今月は夏休みを頂き、お手入れ品のページは 休ませていただきます。

ある時、日本舞踊の切符を頂いたので、国立劇場に出向きました。街のお師匠さんが、お弟子たちと共に開く小さな会です。
素人の方の踊りは、ご愛嬌もありますが、伴奏(地方=じかた)は邦楽家の生演奏ですので、結構楽しめるのです。

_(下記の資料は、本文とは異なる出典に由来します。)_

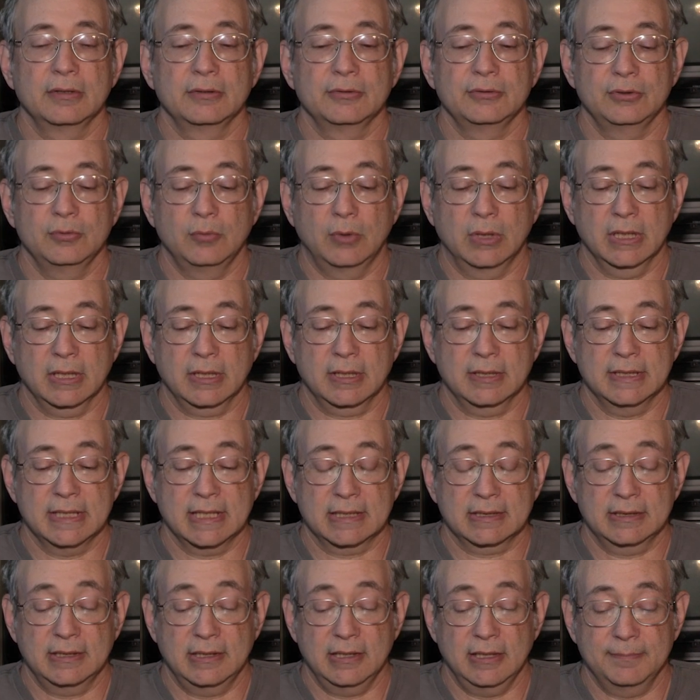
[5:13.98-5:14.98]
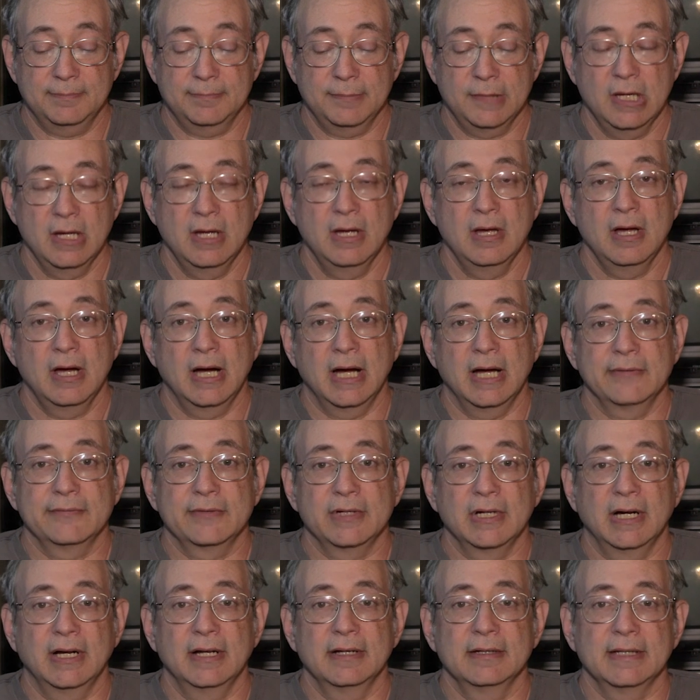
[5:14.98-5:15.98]
you want to connect it up. I've
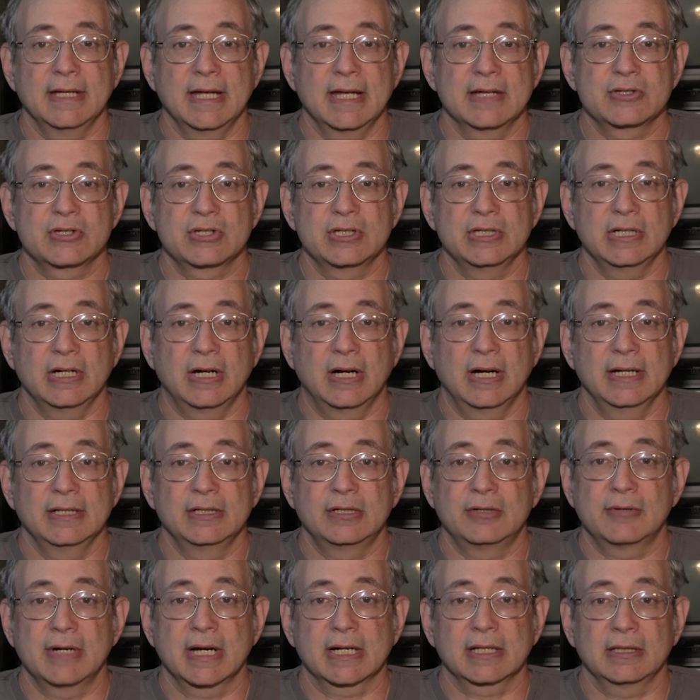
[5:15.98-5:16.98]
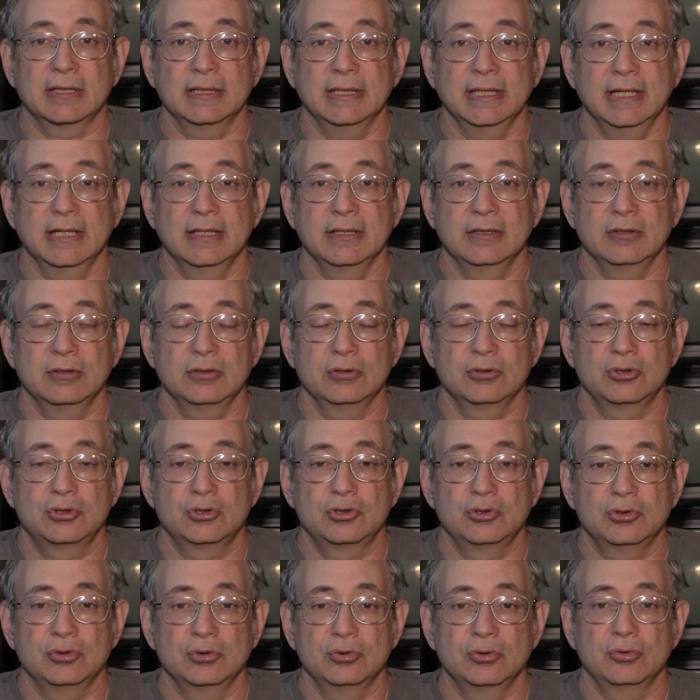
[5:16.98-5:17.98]
gone SDI directly
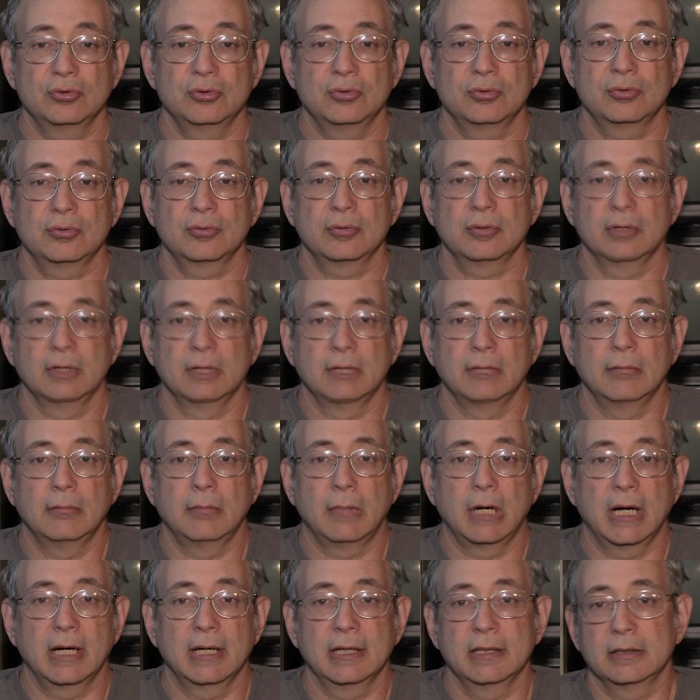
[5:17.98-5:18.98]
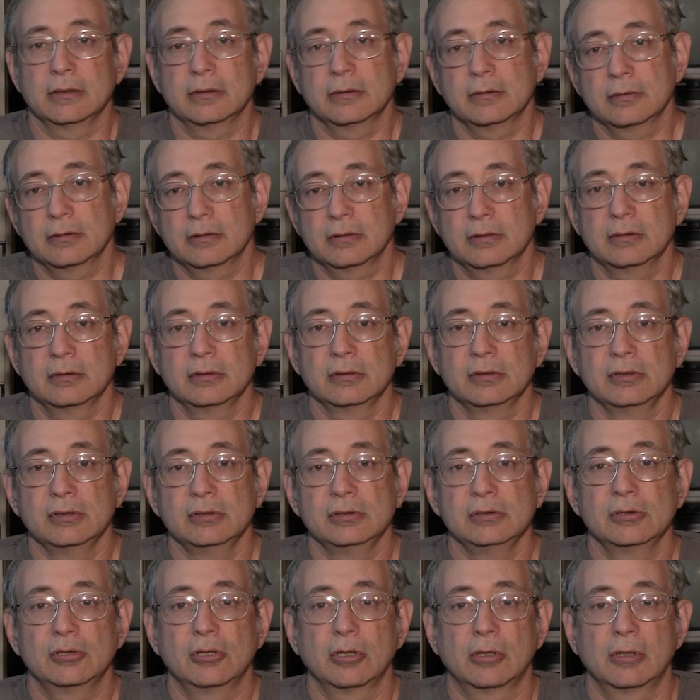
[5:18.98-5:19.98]
into my
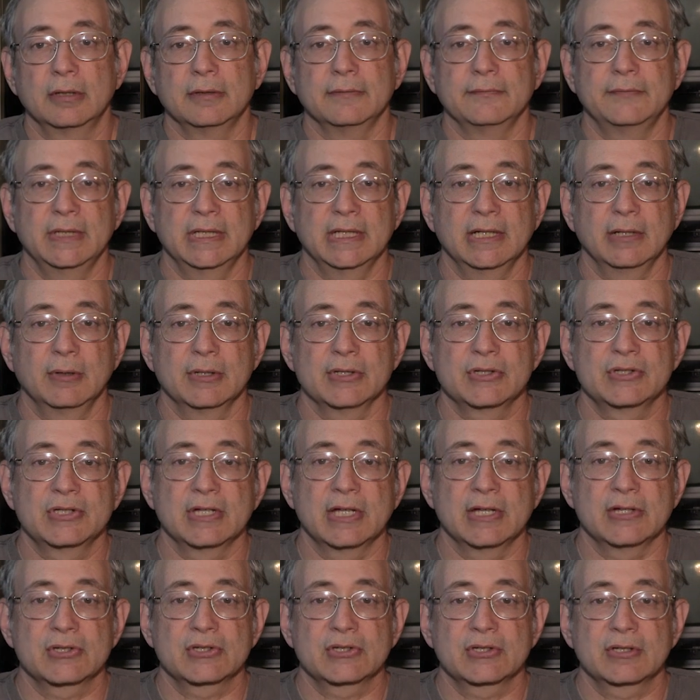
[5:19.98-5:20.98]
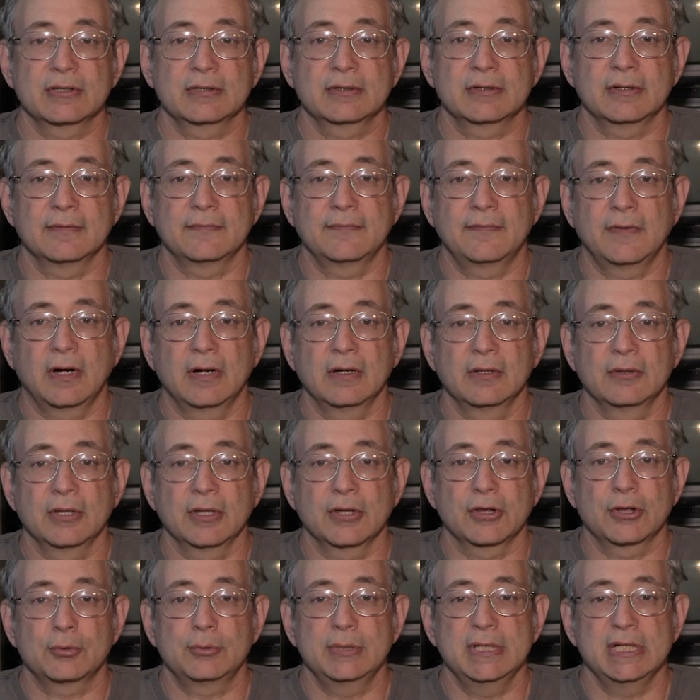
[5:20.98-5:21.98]
current video assist, the
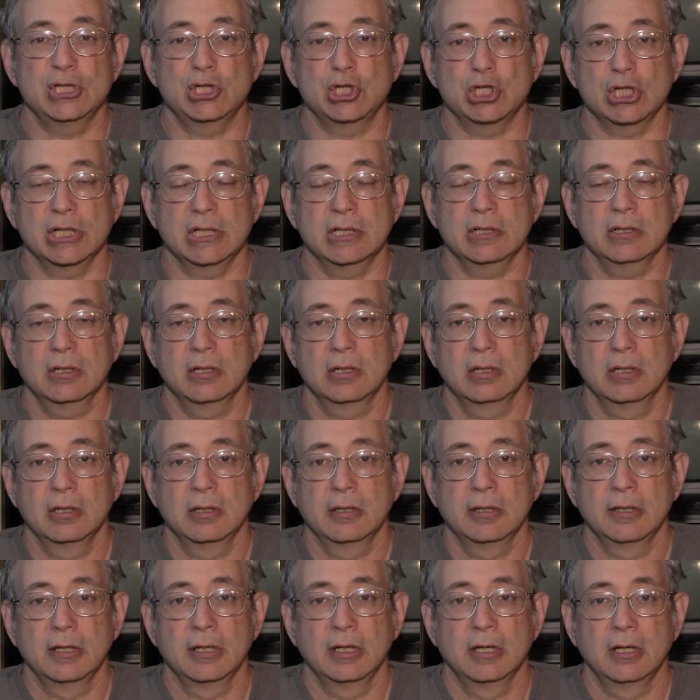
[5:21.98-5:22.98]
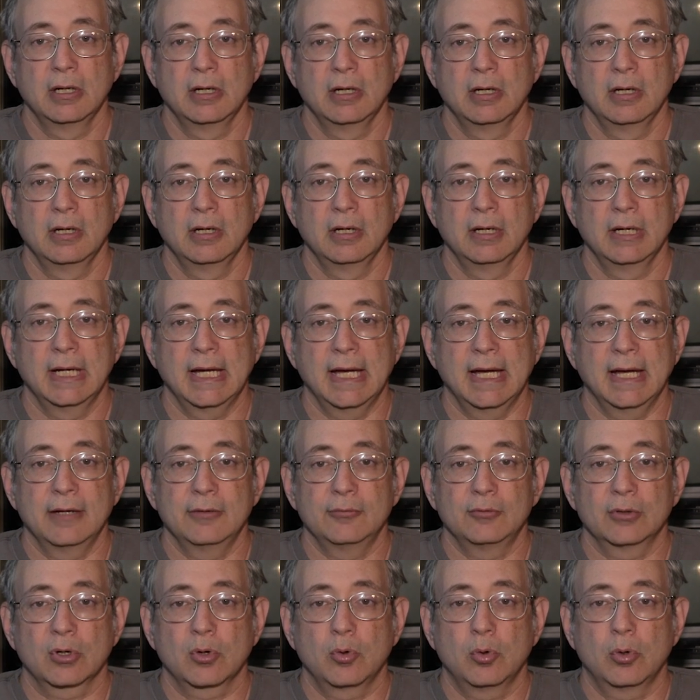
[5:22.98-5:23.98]
3G,
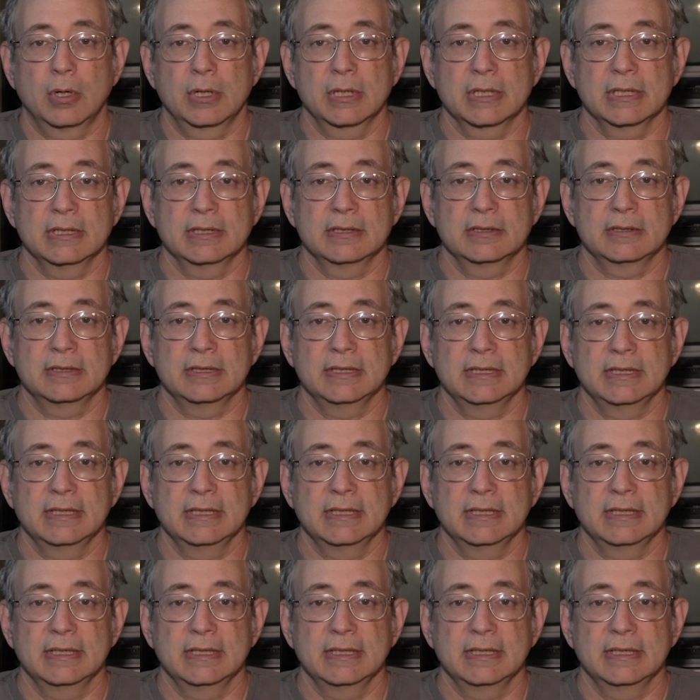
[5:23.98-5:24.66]
and recorded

途中、「雷船頭」という、男性演ずる女船頭と雷さんの掛け合い舞踊がありました。もちろん主役は船頭ですが、着ぐるみのユニークな雷さんを演ずる賛助出演のプロの舞踊家の踊りが、手の先がやわらかくて軽く、しかも大きくて実にうまいのです。
私は いけないとは思いつつも、ずっと雷さんばかり見ていま し た。

そして、最後は会主の舞台です。しかし、いつもとは全く様子が異なり、どうも足元がおぼつかず立っているのがやっと。異変を察した後見が、うまくフォローするのですが、それはメイクを落とした先ほどの雷さんでした。

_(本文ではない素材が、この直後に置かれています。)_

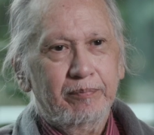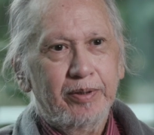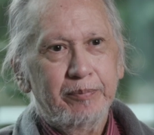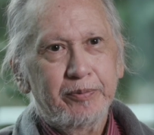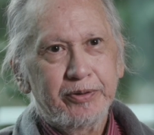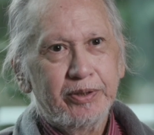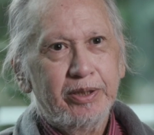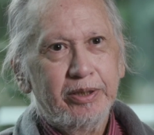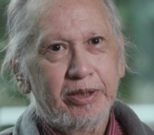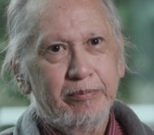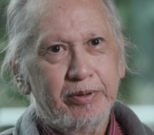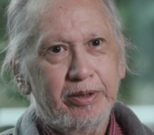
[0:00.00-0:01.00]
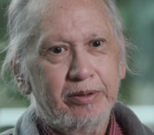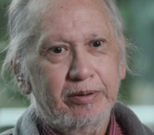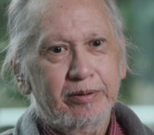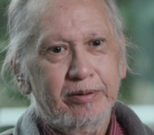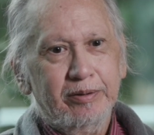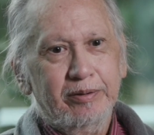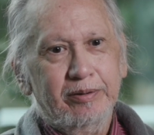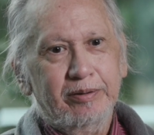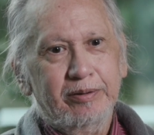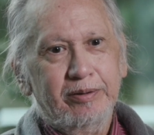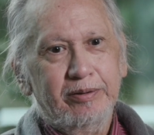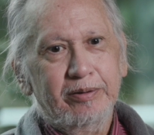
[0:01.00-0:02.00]
By presenting, I mean,
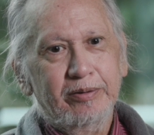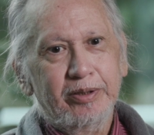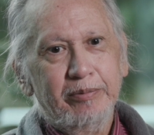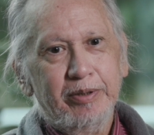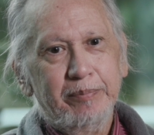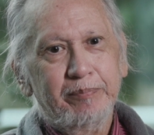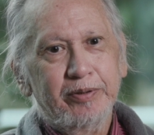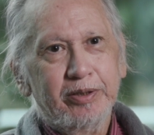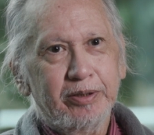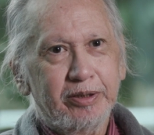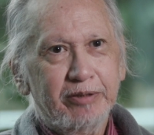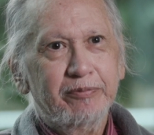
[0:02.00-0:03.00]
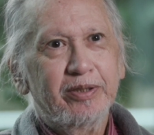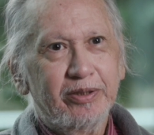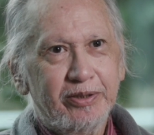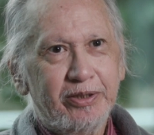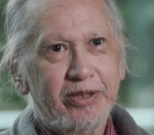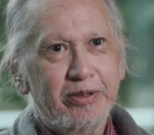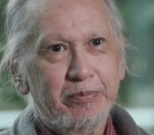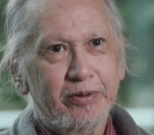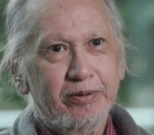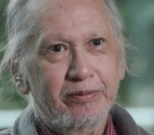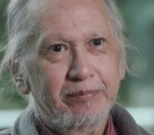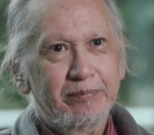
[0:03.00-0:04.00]
you know, they might put the gift on the
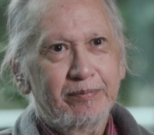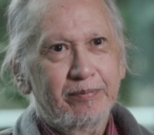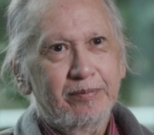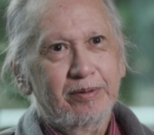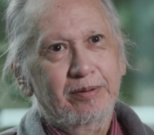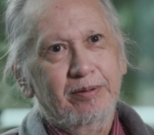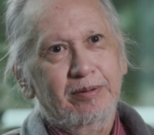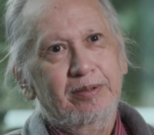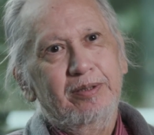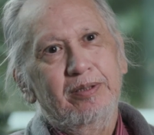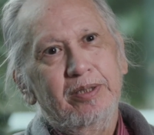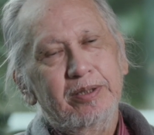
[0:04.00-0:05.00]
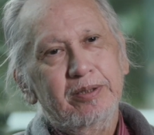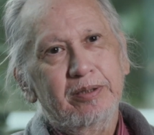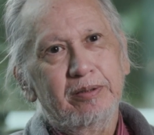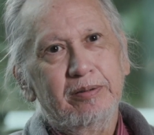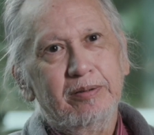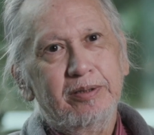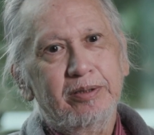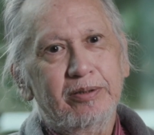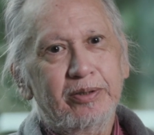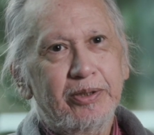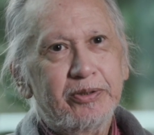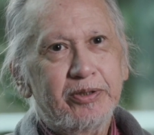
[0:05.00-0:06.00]
table and I can
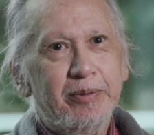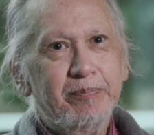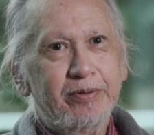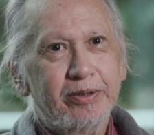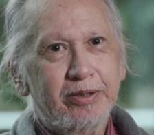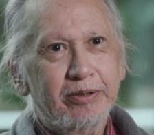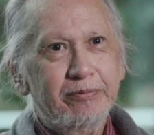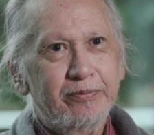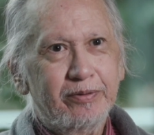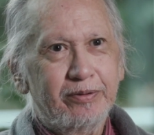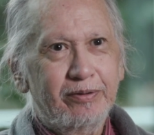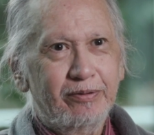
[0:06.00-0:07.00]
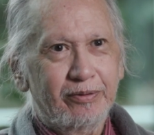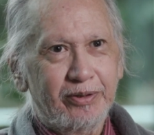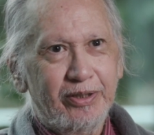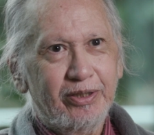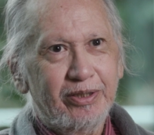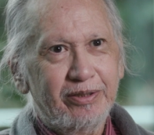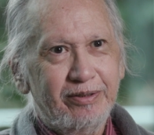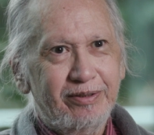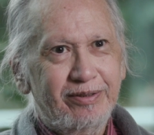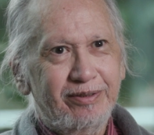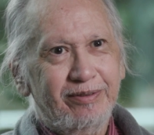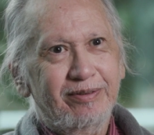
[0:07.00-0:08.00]
either accept the gift or not.
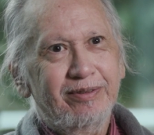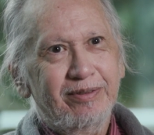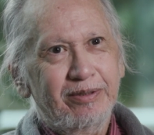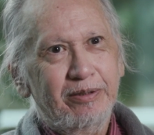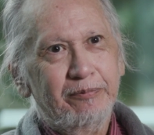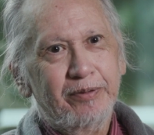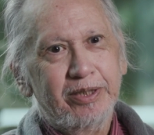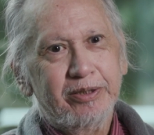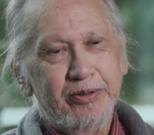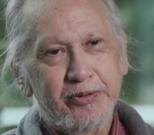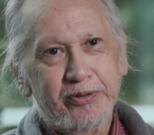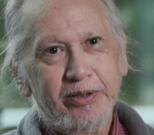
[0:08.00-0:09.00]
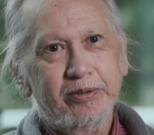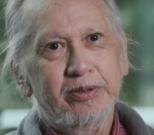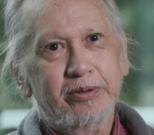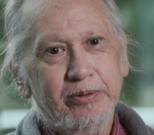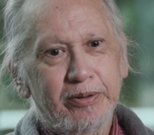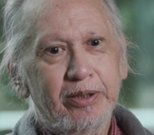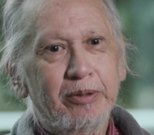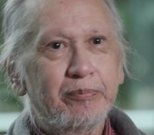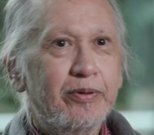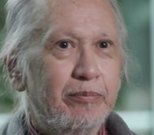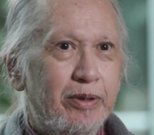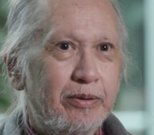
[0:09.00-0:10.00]
If I consent to
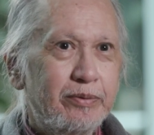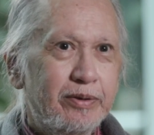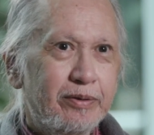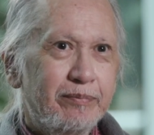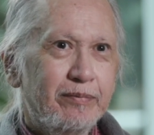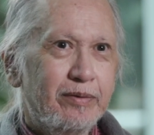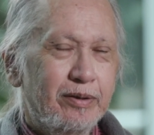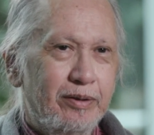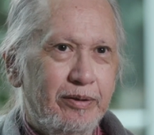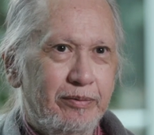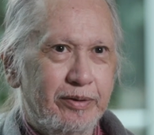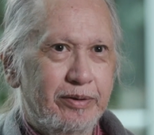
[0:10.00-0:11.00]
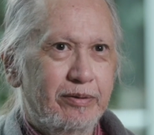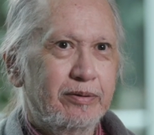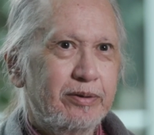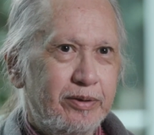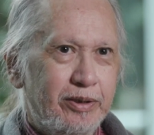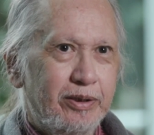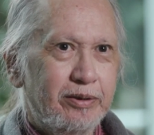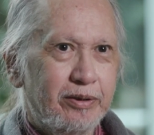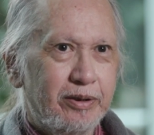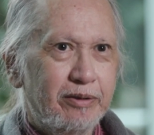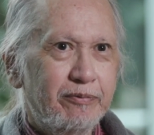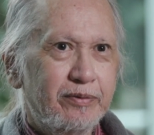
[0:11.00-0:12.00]
help them out, I will take the
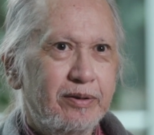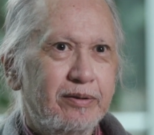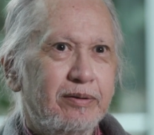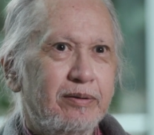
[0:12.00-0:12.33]
gift.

50回という大切な節目の会の長い演目で、体がいうことをきかない会主に声をかけて励まし、踊りのきっかけを知らせ、舞台全体に眼をくばり、用がなくなれば何事もなかったように消える。
舞踊を知り尽くした上で、傍らの三味線方、唄方と共に必死になって手助けする姿に、プロの魂と凄さを見ました。

無名でも本職は素晴らしい。こうありたいものです。